Yan Hookoomsing au poste de police de Chemin Grenier

« Nous pe fight pou enn lot kalite model developman kot il fait bon vivre », dit Yan Hookoomsing, de retour au poste de police de Chemin Grenier ce matin, jeudi 3 mai après y avoir passé environ 2 heures la veille. Il est interrogé dans le cadre des barrières en tôle érigées par les promoteurs du projet hôtelier qui ont été démolies durant le rassemblement des membres d’Aret Kokin Nu Laplaz (AKNL), de la General Workers Federation et de Rezistans ek Alternativ (REA) à Pomponette le mardi 1er mai.

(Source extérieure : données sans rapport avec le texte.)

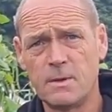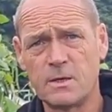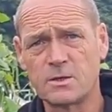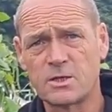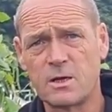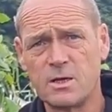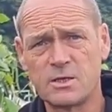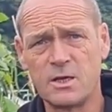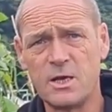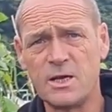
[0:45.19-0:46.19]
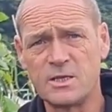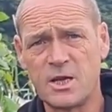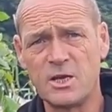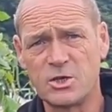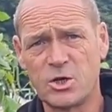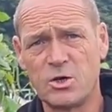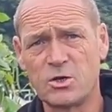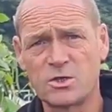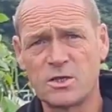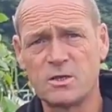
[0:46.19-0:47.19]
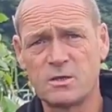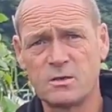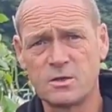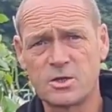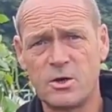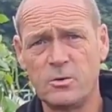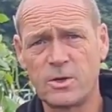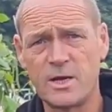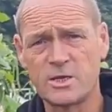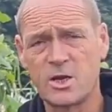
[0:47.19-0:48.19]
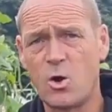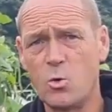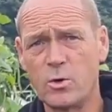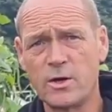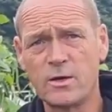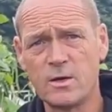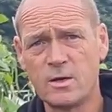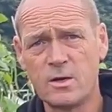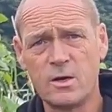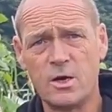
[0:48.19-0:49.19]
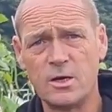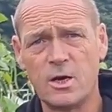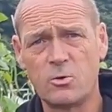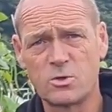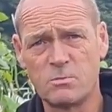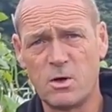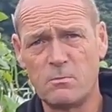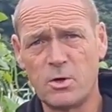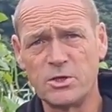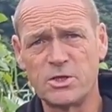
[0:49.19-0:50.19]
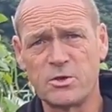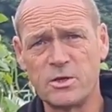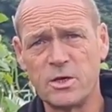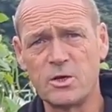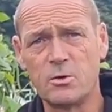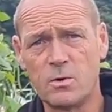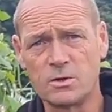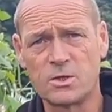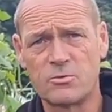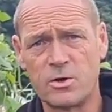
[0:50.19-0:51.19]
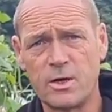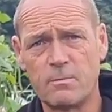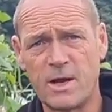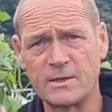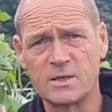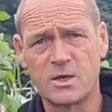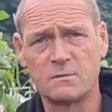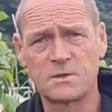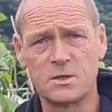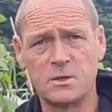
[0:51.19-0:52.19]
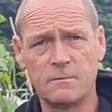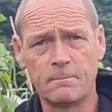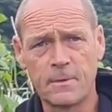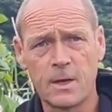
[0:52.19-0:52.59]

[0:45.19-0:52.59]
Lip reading: Because as the days get shorter, the soil gets colder and it holds more moisture and you don't want to rot your plants off. So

Ayant été autorisé à regagner son domicile après environ deux heures d’interrogatoire la veille, Yan Hookoomsing a déclaré : « Je fais confiance à la police qui travaille dans l’intérêt du public. Nous ne sommes pas des criminels. Nous sommes là pour collaborer. Nous défendons l’intérêt du public. Ses barrières en tôle peuvent revenir à n’importe quel moment. Donc ce n’est pas une victoire, nous devons rester mobilisés. »

Stéphane Gua, de R&A, avait déclaré le 1er mai, que l’installation des barrières à Pomponette par les promoteurs du projet de l’hôtel Sheraton est « illégale », vu que leur bail n’est plus valide depuis novembre dernier.